NEW YORK, July 11 (Xinhua) -- The U.S. Department of State has begun firing more than 1,300 people as part of a dramatic overhaul of the agency, U.S. media reported on Friday.
"The firings will affect 1,107 civil service and 246 foreign service officers," reported CNN after reviewing an internal notice. "It comes as the State Department implements a drastic reorganization as part of the Trump administration's broader efforts to shrink the federal government."
Hundreds of offices and bureaus are being eliminated or altered as a result of the changes being implemented on Friday, it added.
Employees will receive layoff notices via email, the notice said. The firings are happening as Secretary of State Marco Rubio is out of Washington, D.C., on a flight back from an overseas trip to Malaysia.
"Nearly 3,000 members of the workforce will depart as part of the reorganization," the notice said.
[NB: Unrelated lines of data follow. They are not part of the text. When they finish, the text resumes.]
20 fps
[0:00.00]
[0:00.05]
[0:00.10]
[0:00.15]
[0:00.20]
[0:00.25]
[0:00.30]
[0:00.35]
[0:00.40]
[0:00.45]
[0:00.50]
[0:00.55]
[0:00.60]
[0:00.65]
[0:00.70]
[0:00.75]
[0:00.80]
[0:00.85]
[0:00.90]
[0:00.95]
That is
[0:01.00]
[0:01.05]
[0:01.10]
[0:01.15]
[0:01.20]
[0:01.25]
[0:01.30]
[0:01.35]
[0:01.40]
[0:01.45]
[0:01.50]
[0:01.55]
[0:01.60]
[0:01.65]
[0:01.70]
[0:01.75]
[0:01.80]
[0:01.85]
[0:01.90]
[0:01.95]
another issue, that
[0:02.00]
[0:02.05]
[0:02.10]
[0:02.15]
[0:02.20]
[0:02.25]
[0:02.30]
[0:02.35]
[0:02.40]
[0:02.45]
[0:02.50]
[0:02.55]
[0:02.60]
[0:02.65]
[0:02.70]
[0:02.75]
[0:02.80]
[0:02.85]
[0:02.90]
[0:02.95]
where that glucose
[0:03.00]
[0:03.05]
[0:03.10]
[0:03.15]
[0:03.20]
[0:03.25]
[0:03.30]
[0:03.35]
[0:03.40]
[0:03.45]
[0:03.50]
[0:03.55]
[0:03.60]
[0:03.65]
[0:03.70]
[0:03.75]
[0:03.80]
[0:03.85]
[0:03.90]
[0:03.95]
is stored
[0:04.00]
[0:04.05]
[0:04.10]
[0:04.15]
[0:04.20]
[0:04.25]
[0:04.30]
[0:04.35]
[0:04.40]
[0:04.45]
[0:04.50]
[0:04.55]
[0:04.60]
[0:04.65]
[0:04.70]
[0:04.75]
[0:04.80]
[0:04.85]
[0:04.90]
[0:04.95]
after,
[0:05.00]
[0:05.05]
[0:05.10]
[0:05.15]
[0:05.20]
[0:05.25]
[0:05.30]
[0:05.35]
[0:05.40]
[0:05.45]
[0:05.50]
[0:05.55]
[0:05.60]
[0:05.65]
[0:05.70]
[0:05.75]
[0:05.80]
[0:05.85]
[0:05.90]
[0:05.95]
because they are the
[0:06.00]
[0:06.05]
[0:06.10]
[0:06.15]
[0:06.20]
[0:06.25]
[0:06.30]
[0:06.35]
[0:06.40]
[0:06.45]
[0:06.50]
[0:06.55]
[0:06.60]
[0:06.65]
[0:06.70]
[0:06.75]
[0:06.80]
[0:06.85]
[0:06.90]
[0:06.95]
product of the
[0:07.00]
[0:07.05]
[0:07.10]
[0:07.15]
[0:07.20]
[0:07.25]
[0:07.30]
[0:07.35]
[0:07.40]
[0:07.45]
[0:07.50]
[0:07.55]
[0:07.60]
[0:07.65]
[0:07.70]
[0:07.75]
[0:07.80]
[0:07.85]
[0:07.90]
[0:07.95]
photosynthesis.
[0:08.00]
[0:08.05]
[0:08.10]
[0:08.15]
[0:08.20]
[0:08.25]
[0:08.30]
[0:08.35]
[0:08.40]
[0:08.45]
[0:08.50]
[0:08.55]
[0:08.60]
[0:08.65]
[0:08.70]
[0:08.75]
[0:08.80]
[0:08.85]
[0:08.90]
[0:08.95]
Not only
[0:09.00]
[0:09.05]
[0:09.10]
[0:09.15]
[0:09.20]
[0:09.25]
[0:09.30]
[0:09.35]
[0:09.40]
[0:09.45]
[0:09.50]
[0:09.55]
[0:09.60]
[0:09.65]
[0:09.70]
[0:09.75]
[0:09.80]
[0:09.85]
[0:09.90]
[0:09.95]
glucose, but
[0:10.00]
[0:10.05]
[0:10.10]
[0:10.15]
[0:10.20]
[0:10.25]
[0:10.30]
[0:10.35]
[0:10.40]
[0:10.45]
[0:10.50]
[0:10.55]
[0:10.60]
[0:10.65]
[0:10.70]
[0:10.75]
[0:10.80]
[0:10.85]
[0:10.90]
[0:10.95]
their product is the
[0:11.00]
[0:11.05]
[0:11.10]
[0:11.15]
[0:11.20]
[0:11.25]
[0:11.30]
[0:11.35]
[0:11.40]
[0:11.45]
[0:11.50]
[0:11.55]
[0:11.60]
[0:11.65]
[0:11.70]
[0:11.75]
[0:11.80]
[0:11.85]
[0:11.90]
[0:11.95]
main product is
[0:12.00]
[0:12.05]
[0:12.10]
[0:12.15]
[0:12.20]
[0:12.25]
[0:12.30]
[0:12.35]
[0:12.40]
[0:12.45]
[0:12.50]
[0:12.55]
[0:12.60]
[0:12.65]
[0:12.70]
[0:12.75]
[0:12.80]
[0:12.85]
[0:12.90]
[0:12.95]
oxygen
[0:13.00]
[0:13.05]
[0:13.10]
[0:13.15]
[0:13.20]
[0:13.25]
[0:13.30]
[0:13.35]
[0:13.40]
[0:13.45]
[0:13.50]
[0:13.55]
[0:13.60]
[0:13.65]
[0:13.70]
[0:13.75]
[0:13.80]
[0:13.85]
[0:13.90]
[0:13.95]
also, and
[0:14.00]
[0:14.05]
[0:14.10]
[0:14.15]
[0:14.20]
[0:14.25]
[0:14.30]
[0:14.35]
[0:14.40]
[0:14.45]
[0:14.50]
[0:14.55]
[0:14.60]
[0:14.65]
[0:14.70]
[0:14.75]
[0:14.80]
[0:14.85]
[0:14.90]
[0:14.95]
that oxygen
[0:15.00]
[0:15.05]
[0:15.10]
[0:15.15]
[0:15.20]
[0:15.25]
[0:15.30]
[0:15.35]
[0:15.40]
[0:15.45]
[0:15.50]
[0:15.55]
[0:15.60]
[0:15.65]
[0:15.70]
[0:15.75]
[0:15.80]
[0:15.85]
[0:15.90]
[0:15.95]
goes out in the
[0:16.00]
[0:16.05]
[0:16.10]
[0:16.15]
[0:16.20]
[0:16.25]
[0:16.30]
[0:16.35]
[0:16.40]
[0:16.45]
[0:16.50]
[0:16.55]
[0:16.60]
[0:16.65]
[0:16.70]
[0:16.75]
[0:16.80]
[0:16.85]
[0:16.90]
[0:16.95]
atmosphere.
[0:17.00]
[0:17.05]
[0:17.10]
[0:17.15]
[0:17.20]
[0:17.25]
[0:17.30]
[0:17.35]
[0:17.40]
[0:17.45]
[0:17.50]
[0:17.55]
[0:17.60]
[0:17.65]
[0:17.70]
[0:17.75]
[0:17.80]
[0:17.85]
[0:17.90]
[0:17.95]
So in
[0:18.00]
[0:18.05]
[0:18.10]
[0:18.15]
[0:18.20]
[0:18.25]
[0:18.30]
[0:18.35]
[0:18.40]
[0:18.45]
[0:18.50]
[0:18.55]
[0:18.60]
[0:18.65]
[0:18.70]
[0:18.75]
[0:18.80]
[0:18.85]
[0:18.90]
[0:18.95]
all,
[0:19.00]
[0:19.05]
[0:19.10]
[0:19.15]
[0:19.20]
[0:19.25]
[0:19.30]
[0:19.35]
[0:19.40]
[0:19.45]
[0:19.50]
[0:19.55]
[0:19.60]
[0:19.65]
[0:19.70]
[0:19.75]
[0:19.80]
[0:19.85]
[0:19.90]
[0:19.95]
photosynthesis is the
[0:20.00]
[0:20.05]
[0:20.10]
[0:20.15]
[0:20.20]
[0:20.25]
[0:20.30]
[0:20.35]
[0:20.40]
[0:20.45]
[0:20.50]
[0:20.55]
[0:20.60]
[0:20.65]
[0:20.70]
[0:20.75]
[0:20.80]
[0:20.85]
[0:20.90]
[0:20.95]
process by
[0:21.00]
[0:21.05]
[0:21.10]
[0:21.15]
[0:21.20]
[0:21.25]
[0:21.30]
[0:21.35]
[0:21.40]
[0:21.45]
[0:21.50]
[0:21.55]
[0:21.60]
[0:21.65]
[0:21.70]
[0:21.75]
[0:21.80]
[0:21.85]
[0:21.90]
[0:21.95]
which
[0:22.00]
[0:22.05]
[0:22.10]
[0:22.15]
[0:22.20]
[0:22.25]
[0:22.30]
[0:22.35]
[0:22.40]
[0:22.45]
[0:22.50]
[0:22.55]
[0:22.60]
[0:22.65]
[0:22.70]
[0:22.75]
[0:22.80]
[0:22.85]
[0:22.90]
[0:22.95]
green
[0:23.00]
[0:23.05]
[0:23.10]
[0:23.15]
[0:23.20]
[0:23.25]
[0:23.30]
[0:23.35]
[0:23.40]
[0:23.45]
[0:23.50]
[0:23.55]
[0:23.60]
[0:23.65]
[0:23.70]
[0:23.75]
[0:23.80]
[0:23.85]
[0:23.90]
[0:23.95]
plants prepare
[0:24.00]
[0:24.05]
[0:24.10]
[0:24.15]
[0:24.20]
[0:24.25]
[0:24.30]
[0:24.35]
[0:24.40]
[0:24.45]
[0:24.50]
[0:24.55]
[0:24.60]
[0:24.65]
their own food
That number includes people who are being fired as well as those leaving voluntarily.
"In connection with the Departmental reorganization first announced by the Secretary of State on April 22, 2025, the Department is streamlining domestic operations to focus on diplomatic priorities," it said, adding that "headcount reductions have been carefully tailored to affect non-core functions, duplicative or redundant offices, and offices where considerable efficiencies may be found from centralization or consolidation of functions and responsibilities."
While quoting a senior State Department official on condition of anonymity, Public Broadcasting Service (PBS) on Friday also confirmed the reported number of layoffs.
In late May, the State Department notified Congress of an updated reorganization plan, proposing cuts to programs beyond what had been revealed earlier by Rubio as well as an 18 percent reduction of staff in the United States, higher than the 15 percent initially floated in April.
According to The New York Times, the State Department "formally notified staffers on Thursday that it was about to begin layoffs as part of a consolidation plan that department officials say will reduce bureaucratic bloat," coming as part of dramatic changes to the agency that the Trump administration announced earlier this year.
Michael Rigas, deputy secretary of state for management and resources, said in a statement that select staffers would be informed if they were being laid off and called it part of the department's biggest reorganization in decades.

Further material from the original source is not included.